What to work on >> What you return should be the entries, unchanged, without their pictures.

Listed entries >>
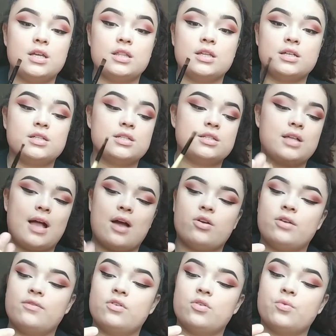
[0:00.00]
This is, I don't
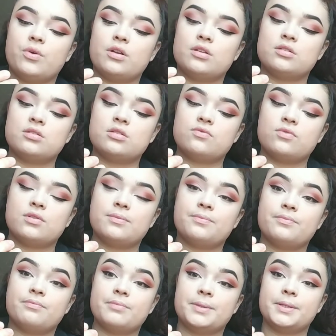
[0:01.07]
even know where this is from,
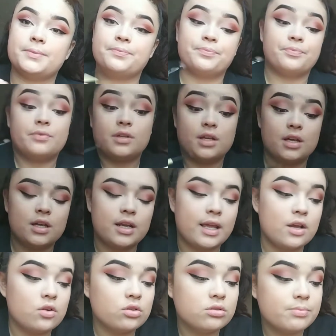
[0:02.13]
but an
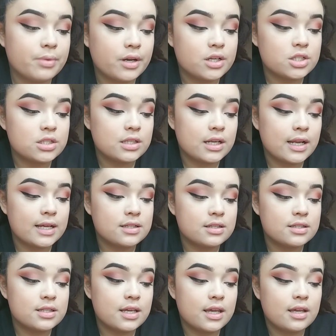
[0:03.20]
angled brush, and I like to
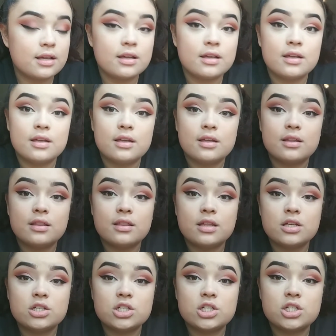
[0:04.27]
take this
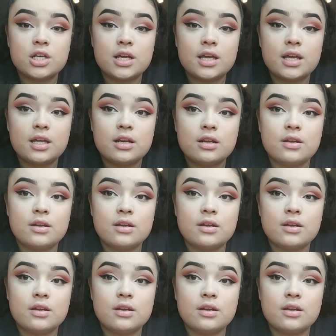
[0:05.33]
shade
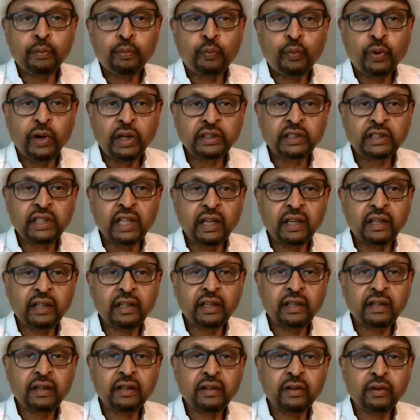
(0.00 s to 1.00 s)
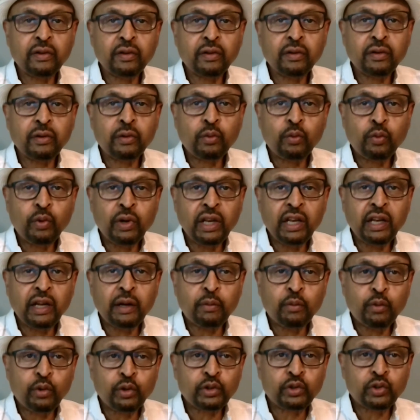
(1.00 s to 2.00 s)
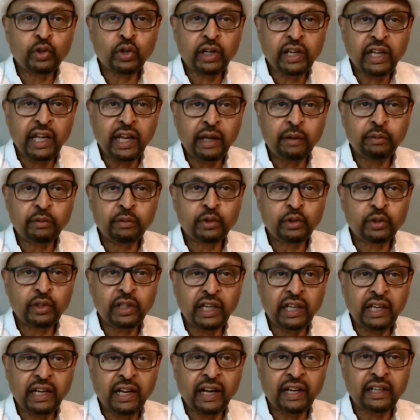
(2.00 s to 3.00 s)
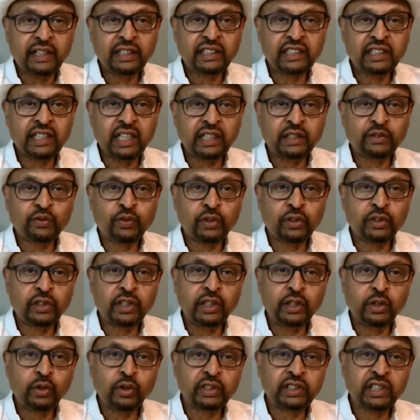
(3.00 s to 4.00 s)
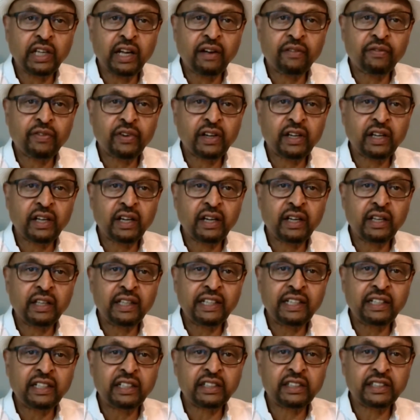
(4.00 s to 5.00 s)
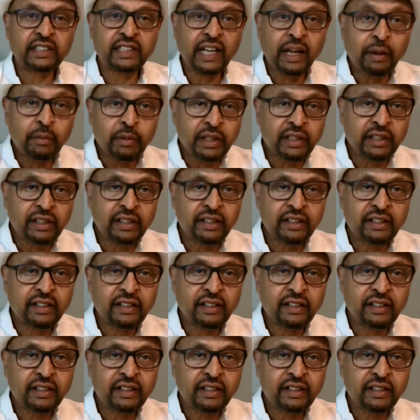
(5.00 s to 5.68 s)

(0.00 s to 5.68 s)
President William Ruto came to the United States for the US-Africa Leaders Summit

Task answer >>
[0:00.00]
This is, I don't
[0:01.07]
even know where this is from,
[0:02.13]
but an
[0:03.20]
angled brush, and I like to
[0:04.27]
take this
[0:05.33]
shade
(0.00 s to 1.00 s)
(1.00 s to 2.00 s)
(2.00 s to 3.00 s)
(3.00 s to 4.00 s)
(4.00 s to 5.00 s)
(5.00 s to 5.68 s)

(0.00 s to 5.68 s)
President William Ruto came to the United States for the US-Africa Leaders Summit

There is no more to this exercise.